Dataset records:
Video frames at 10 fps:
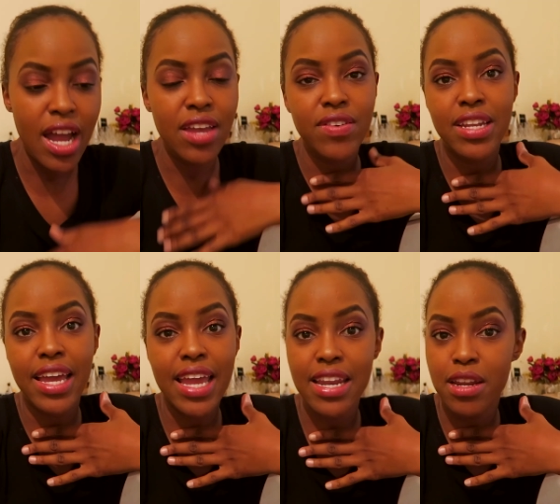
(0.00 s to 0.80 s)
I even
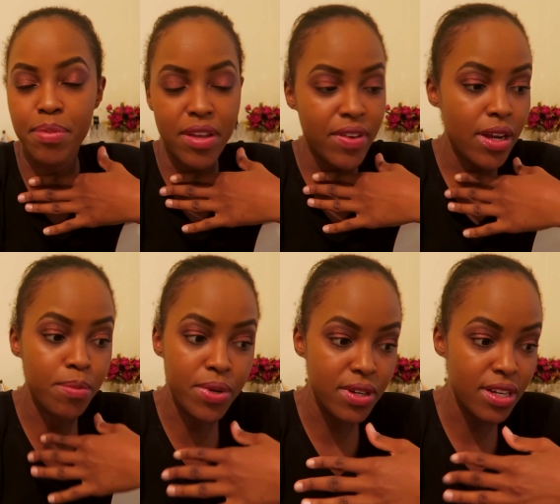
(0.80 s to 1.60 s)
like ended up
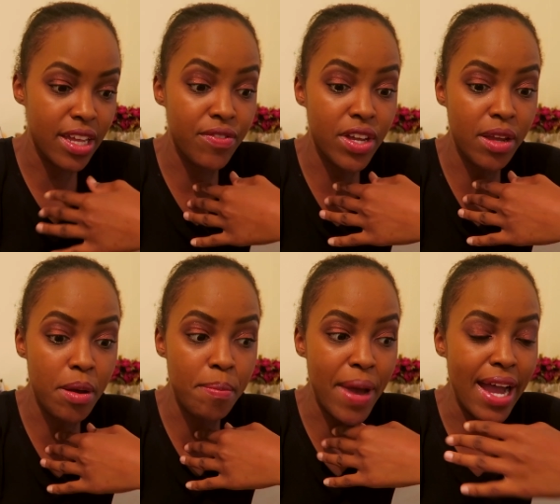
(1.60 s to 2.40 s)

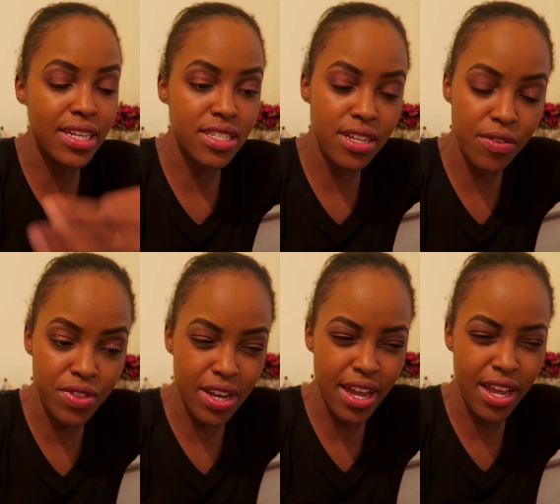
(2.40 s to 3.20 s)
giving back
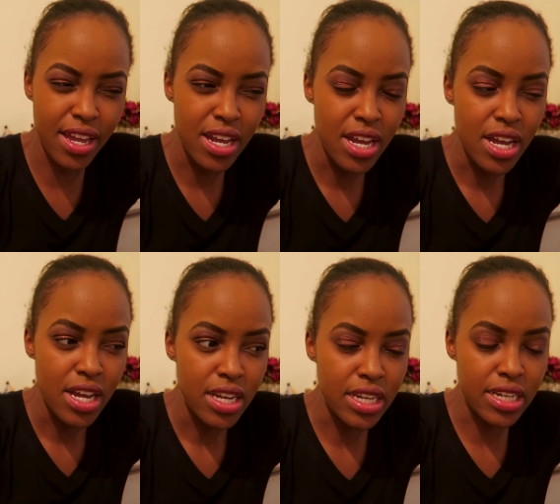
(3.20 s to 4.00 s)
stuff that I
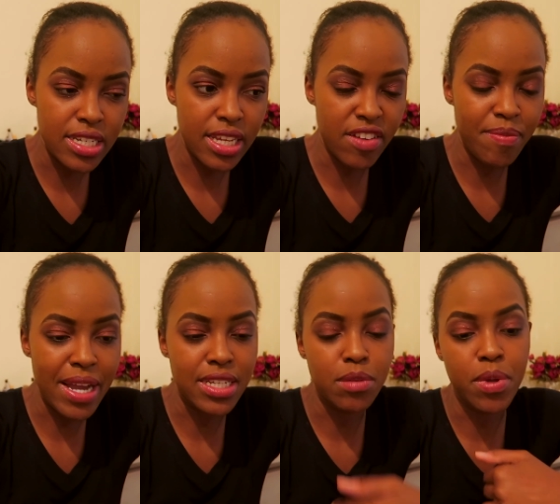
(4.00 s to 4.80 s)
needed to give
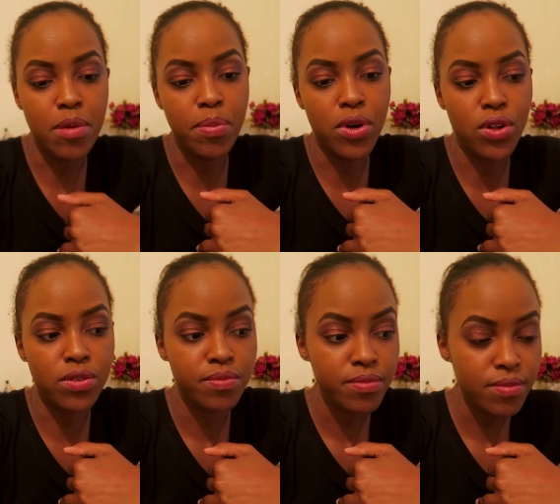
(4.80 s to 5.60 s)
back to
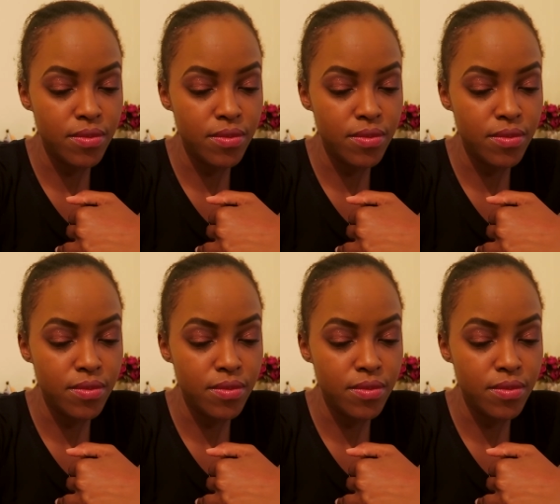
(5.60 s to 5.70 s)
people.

Exercise instructions: Could you output the lines above exactly, with no pictures included?

Answer to this task:
Video frames at 10 fps:
(0.00 s to 0.80 s)
I even
(0.80 s to 1.60 s)
like ended up
(1.60 s to 2.40 s)

(2.40 s to 3.20 s)
giving back
(3.20 s to 4.00 s)
stuff that I
(4.00 s to 4.80 s)
needed to give
(4.80 s to 5.60 s)
back to
(5.60 s to 5.70 s)
people.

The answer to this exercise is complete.